= What the task requires =
Reproduce exactly the line that contains "[0:05.00-0:06.00]" and every line after it through the end of the records below, leaving out all pictures.

= Extracted records =
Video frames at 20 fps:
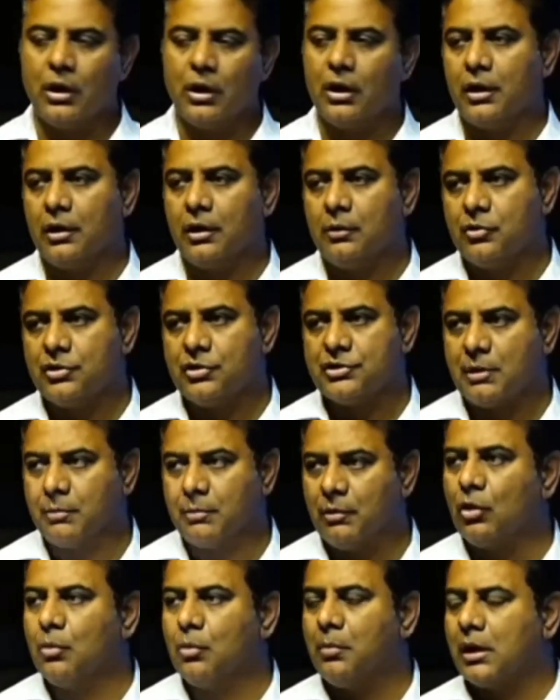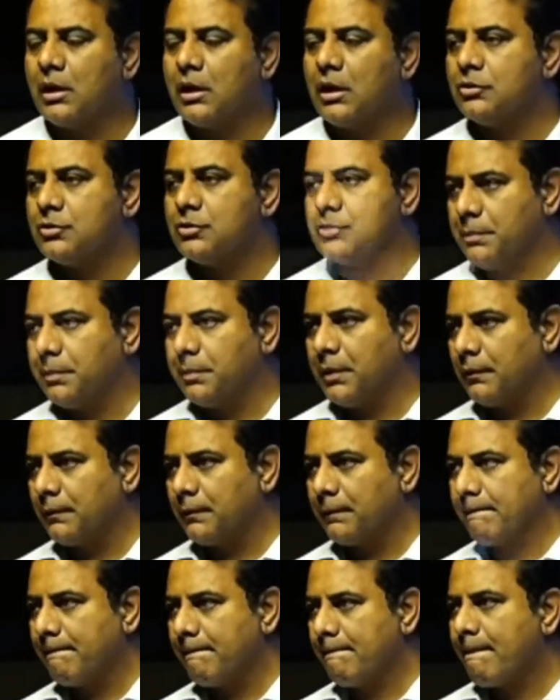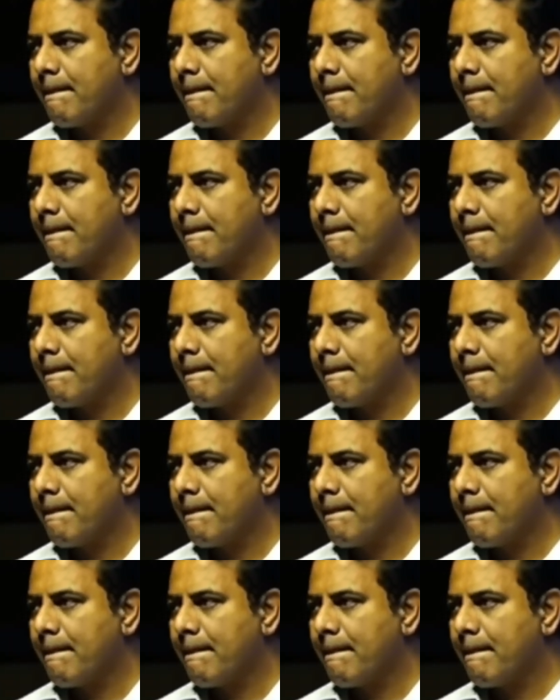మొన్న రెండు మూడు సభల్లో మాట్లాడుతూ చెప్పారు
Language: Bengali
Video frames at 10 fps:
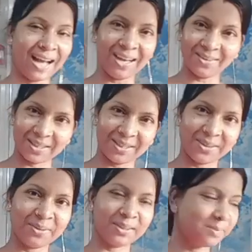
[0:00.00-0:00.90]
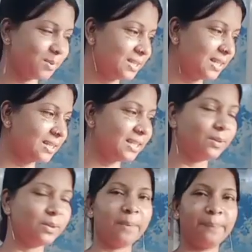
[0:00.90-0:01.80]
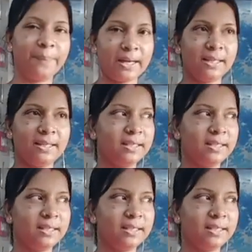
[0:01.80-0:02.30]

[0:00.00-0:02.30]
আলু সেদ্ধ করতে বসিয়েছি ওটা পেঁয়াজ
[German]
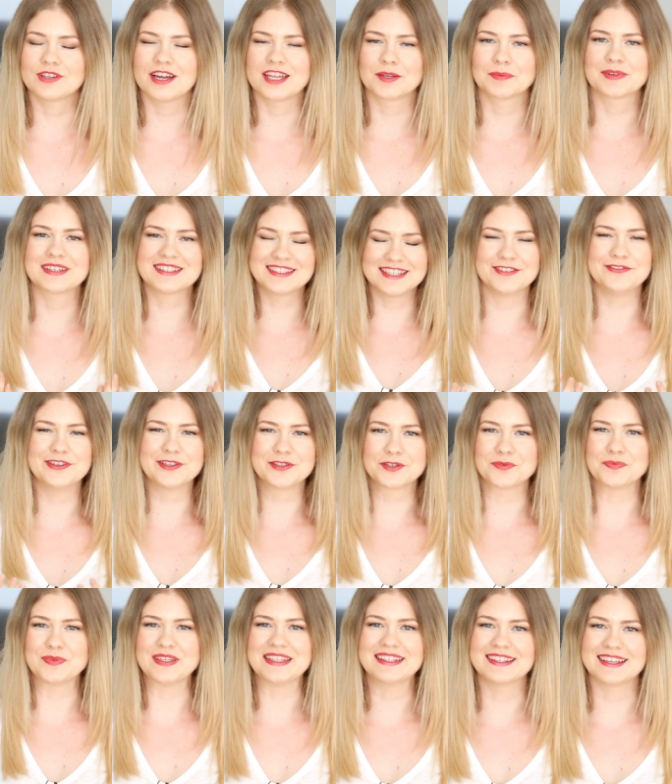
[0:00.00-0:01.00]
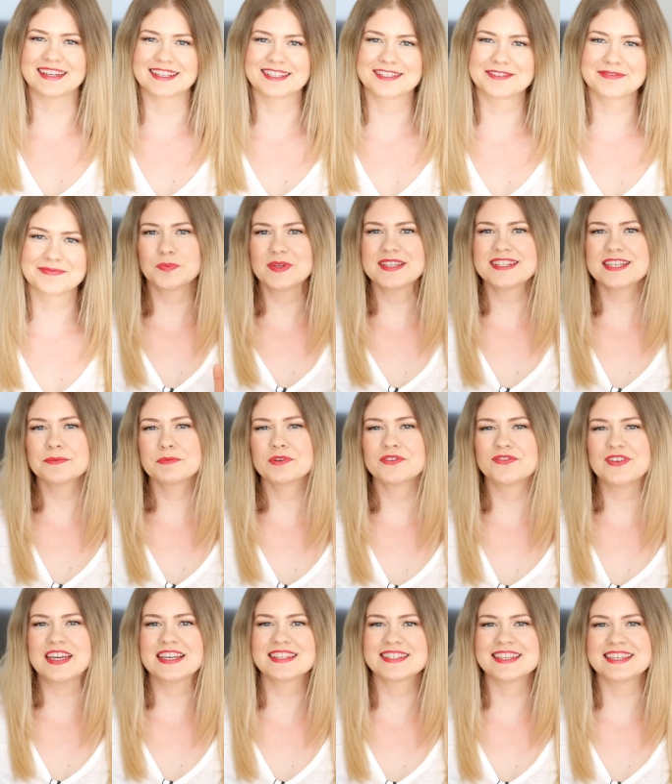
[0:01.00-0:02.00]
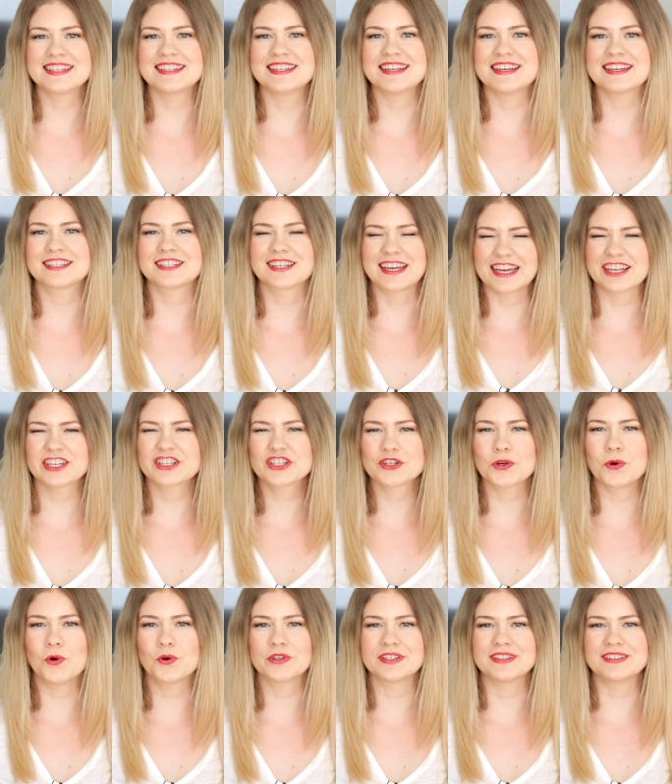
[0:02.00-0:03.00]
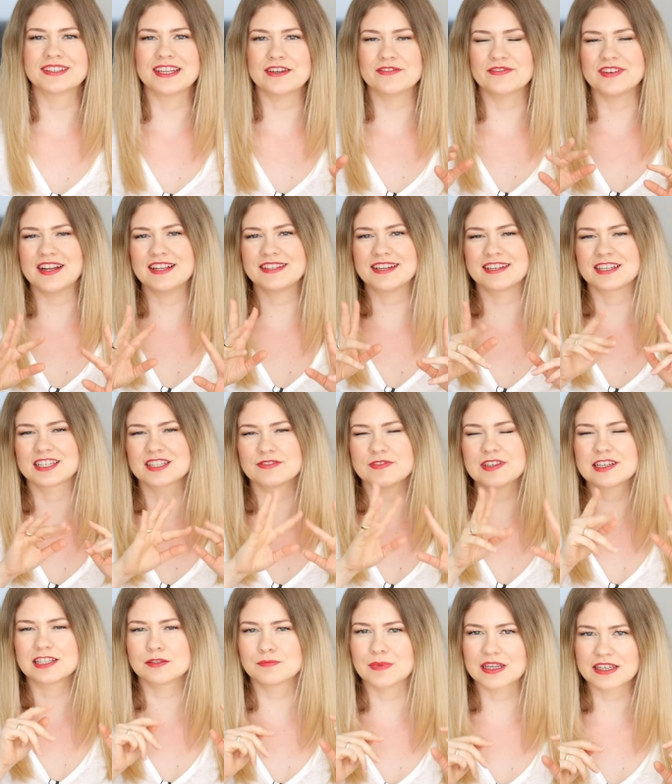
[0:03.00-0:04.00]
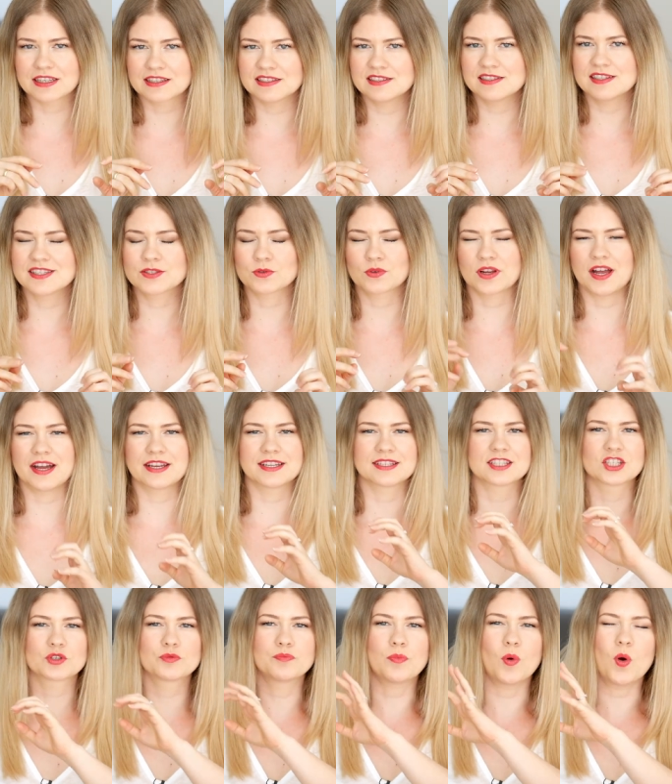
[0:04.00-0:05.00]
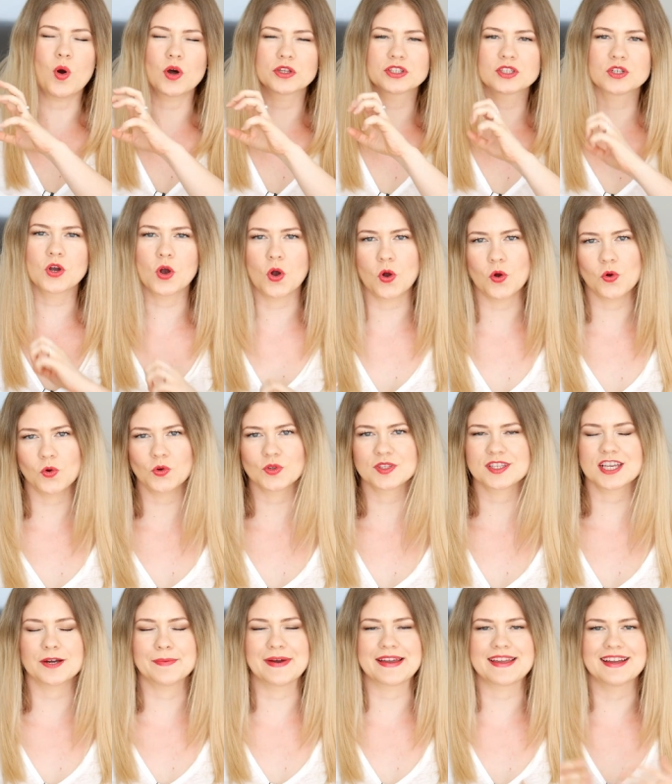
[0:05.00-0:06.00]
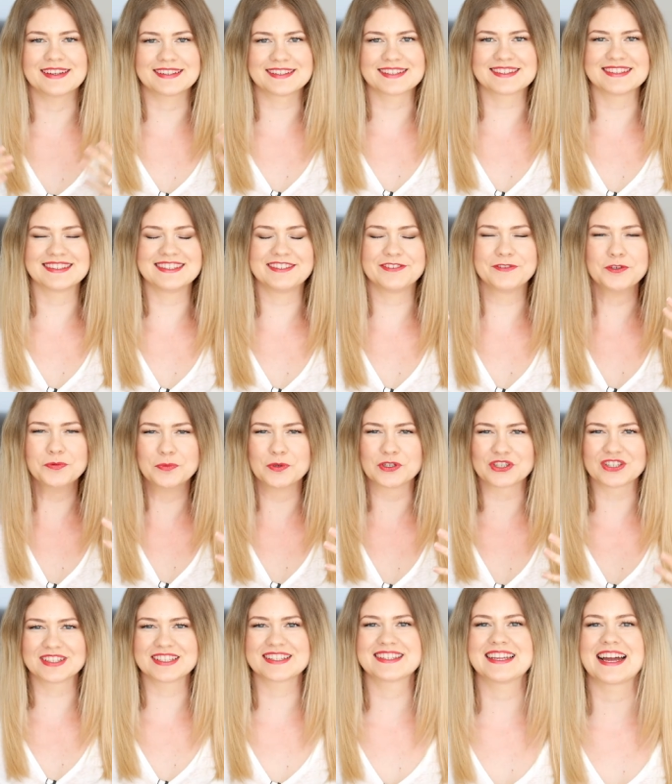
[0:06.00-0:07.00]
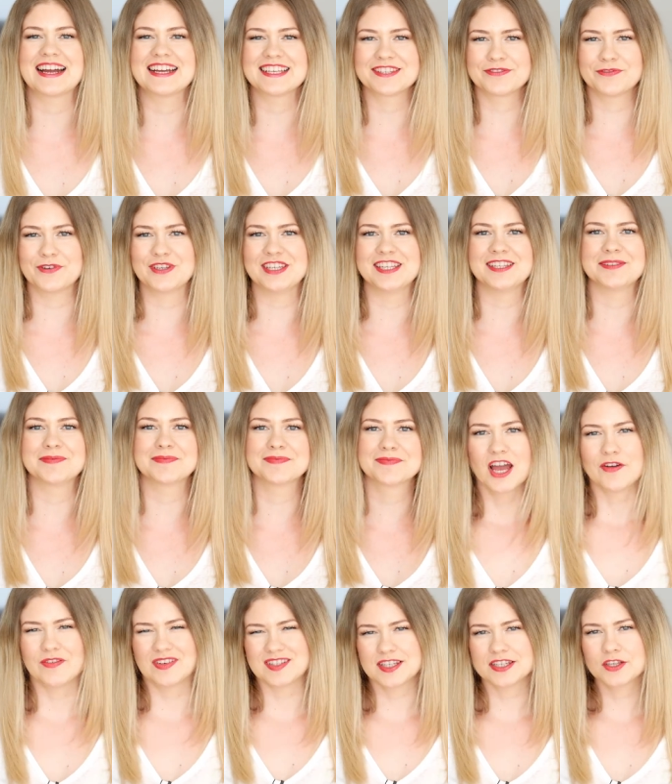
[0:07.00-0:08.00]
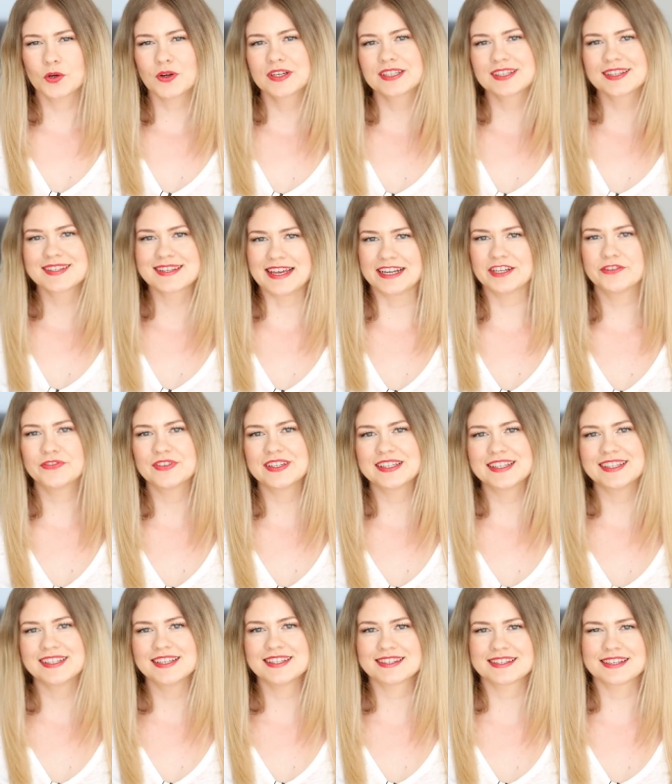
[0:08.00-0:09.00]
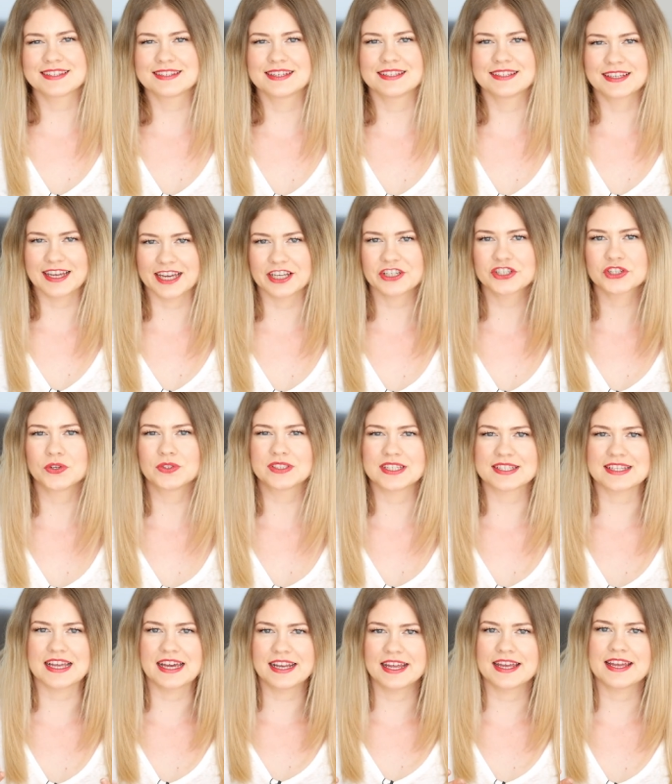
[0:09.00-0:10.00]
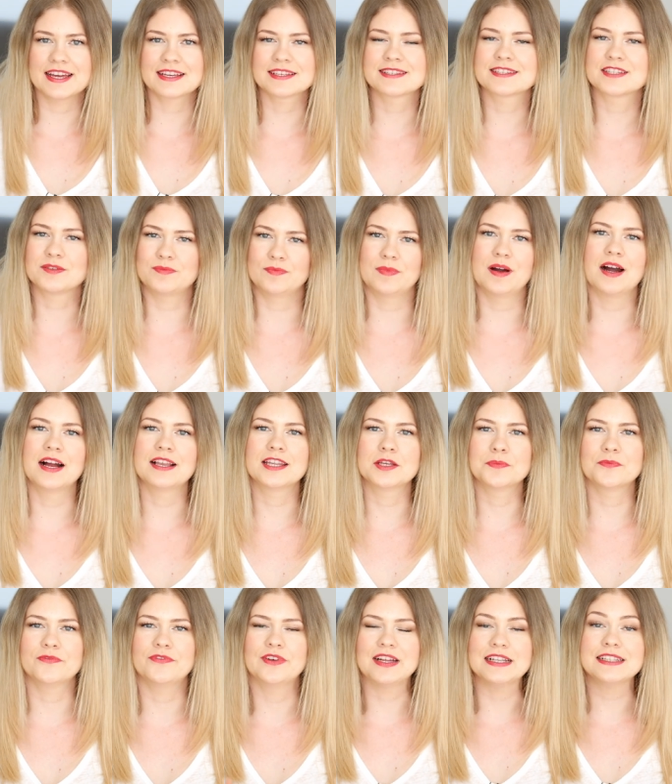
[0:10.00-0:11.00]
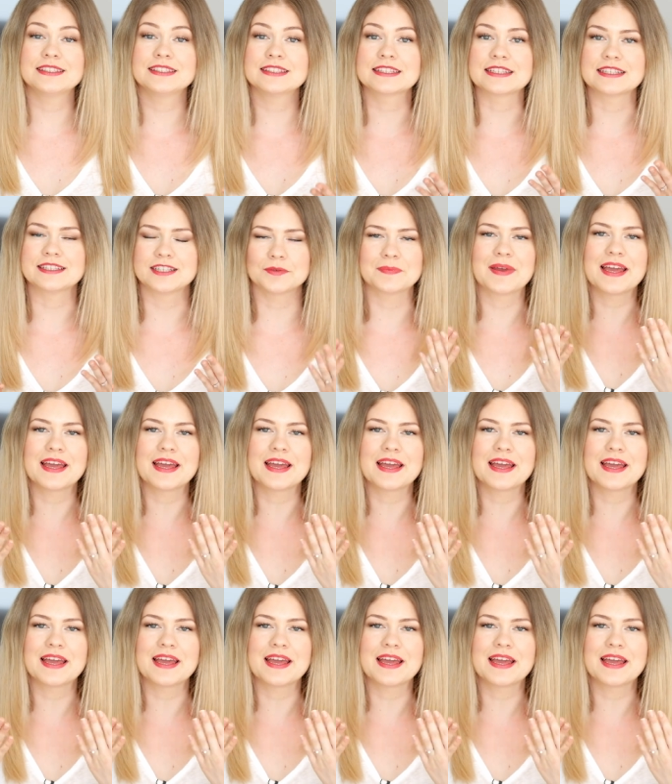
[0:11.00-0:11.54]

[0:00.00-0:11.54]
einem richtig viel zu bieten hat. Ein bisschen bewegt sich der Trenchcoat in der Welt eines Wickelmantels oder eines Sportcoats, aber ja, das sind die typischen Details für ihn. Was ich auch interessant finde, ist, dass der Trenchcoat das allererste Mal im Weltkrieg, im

= Your solution =
[0:05.00-0:06.00]
[0:06.00-0:07.00]
[0:07.00-0:08.00]
[0:08.00-0:09.00]
[0:09.00-0:10.00]
[0:10.00-0:11.00]
[0:11.00-0:11.54]

[0:00.00-0:11.54]
einem richtig viel zu bieten hat. Ein bisschen bewegt sich der Trenchcoat in der Welt eines Wickelmantels oder eines Sportcoats, aber ja, das sind die typischen Details für ihn. Was ich auch interessant finde, ist, dass der Trenchcoat das allererste Mal im Weltkrieg, im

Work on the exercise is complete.